* Work instruction:
Transcribe every entry word for word. Skip the pictures.

* Data for review:
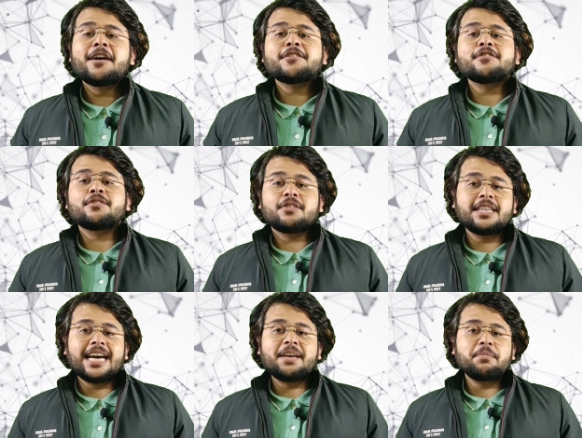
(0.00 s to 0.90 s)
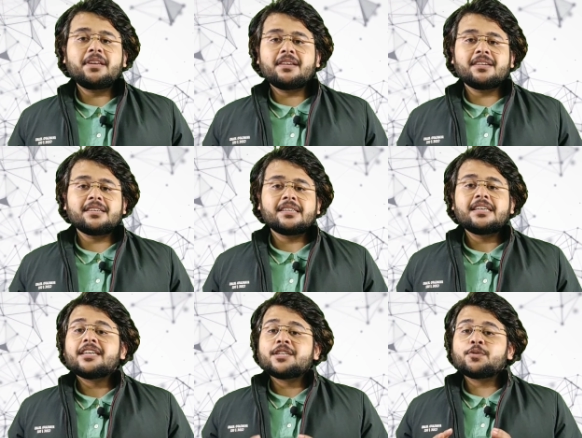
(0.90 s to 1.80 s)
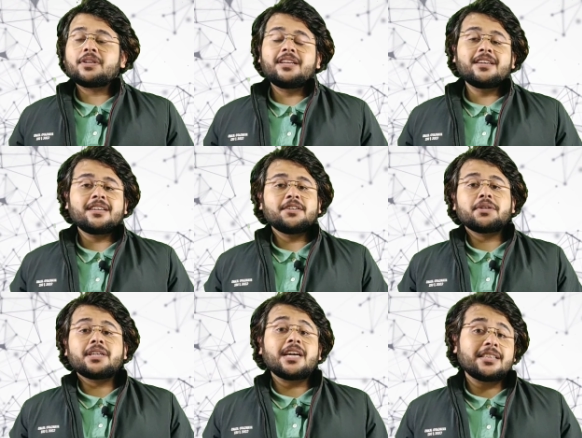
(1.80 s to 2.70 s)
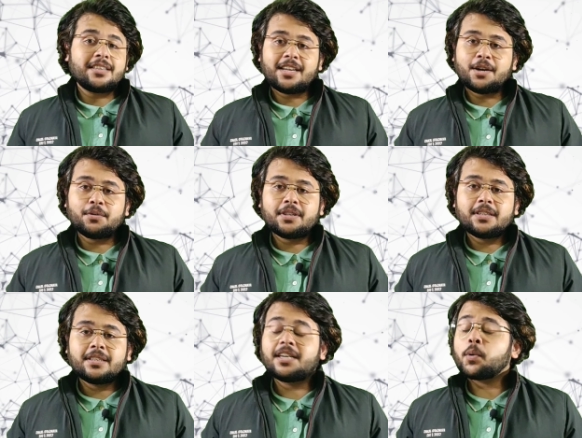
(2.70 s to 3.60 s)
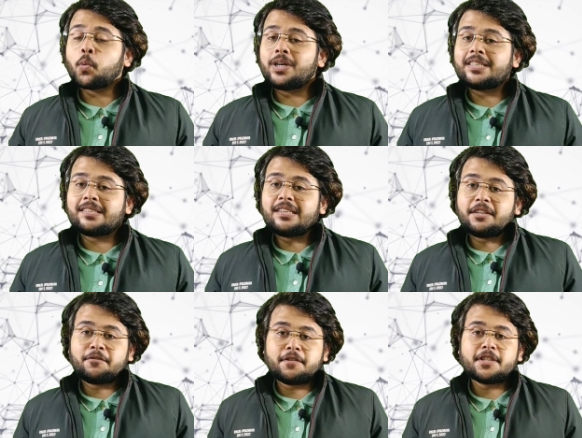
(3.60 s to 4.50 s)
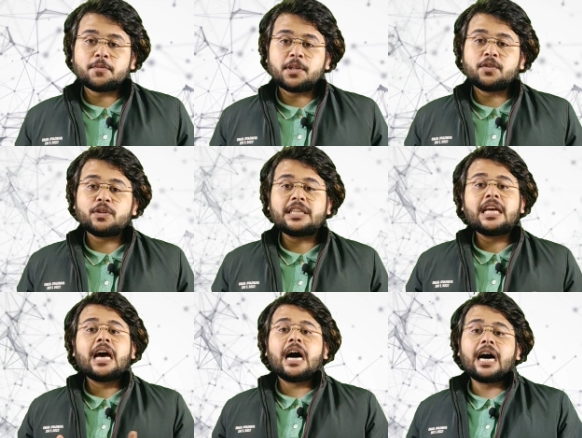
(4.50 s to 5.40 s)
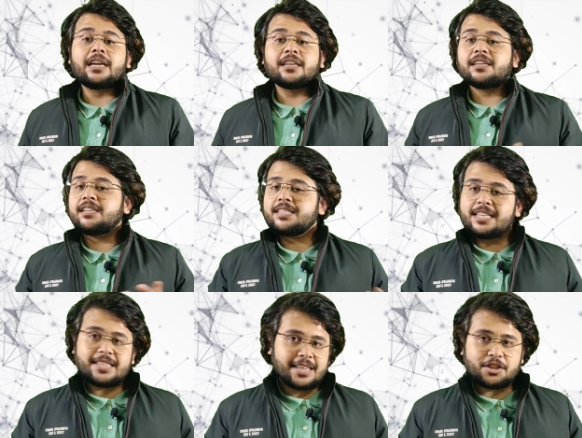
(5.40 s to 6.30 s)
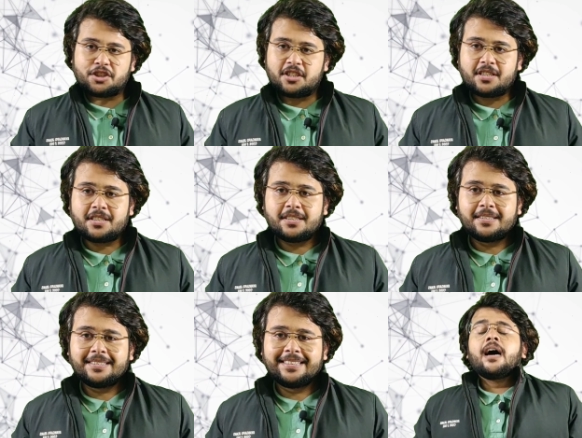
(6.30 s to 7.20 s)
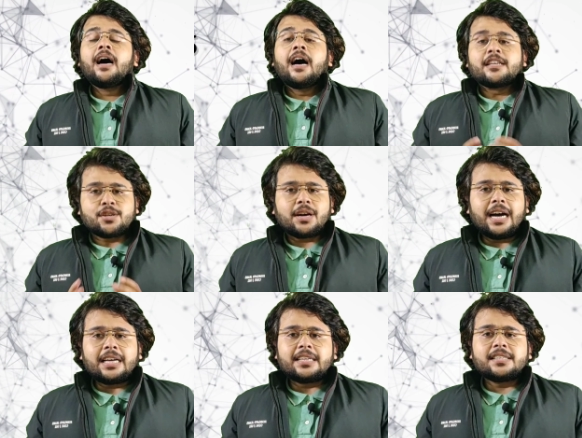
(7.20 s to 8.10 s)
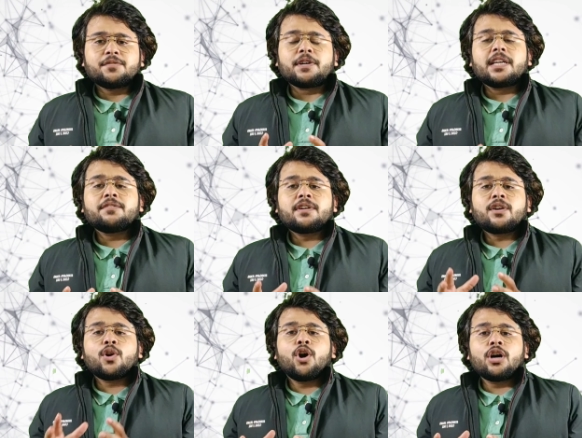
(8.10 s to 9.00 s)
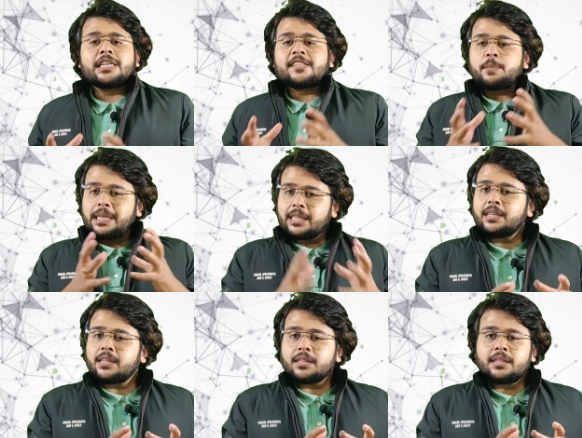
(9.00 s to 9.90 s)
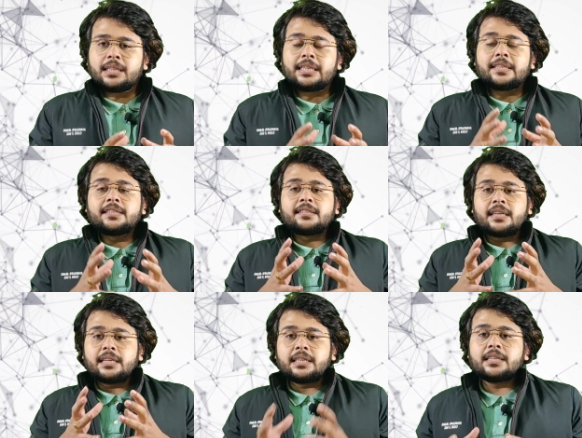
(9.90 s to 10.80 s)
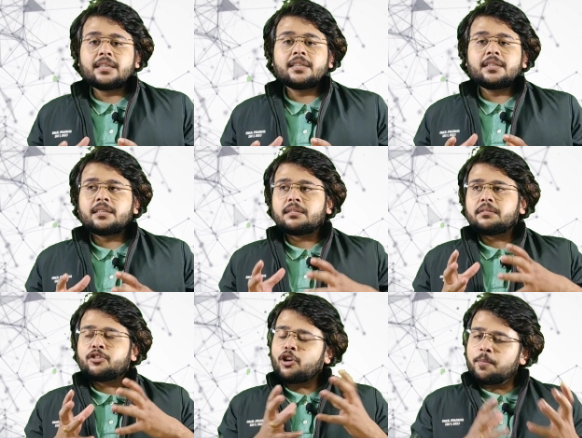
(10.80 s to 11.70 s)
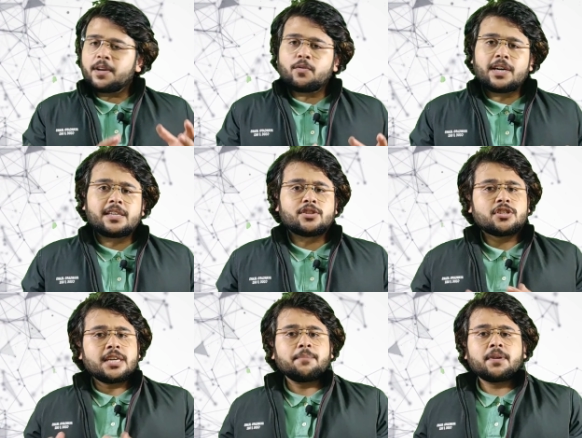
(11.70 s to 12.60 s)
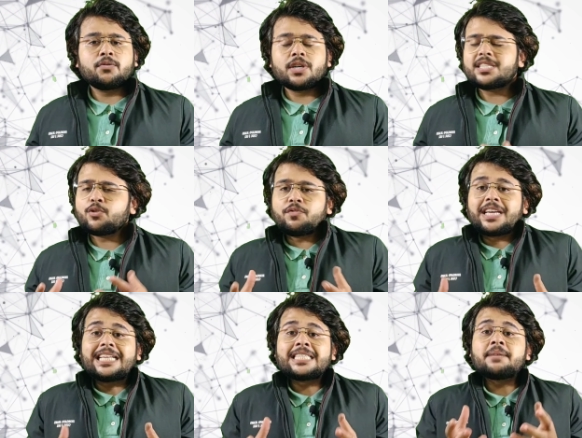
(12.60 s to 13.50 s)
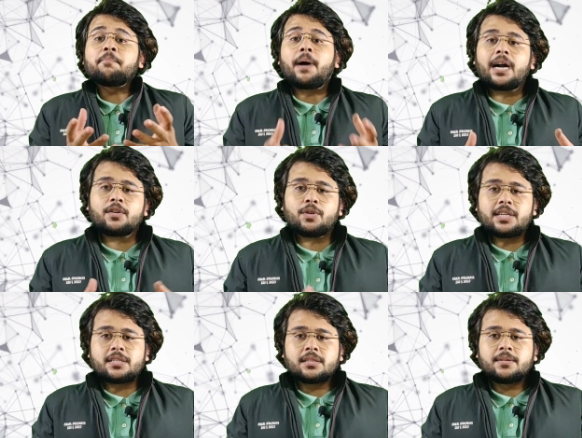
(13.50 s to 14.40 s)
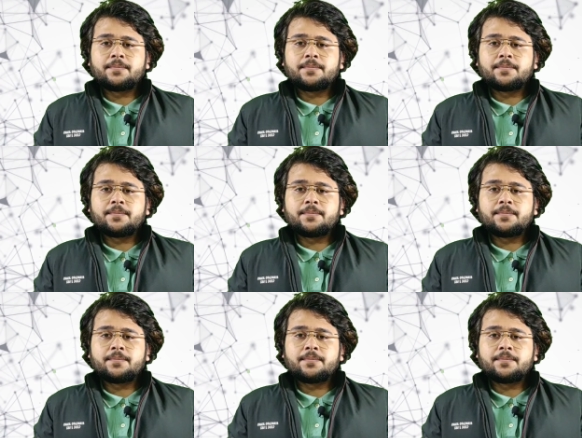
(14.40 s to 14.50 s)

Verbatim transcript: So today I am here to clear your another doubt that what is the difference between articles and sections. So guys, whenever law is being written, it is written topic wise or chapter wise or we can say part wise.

* Solution to the problem:
(0.00 s to 0.90 s)
(0.90 s to 1.80 s)
(1.80 s to 2.70 s)
(2.70 s to 3.60 s)
(3.60 s to 4.50 s)
(4.50 s to 5.40 s)
(5.40 s to 6.30 s)
(6.30 s to 7.20 s)
(7.20 s to 8.10 s)
(8.10 s to 9.00 s)
(9.00 s to 9.90 s)
(9.90 s to 10.80 s)
(10.80 s to 11.70 s)
(11.70 s to 12.60 s)
(12.60 s to 13.50 s)
(13.50 s to 14.40 s)
(14.40 s to 14.50 s)

Verbatim transcript: So today I am here to clear your another doubt that what is the difference between articles and sections. So guys, whenever law is being written, it is written topic wise or chapter wise or we can say part wise.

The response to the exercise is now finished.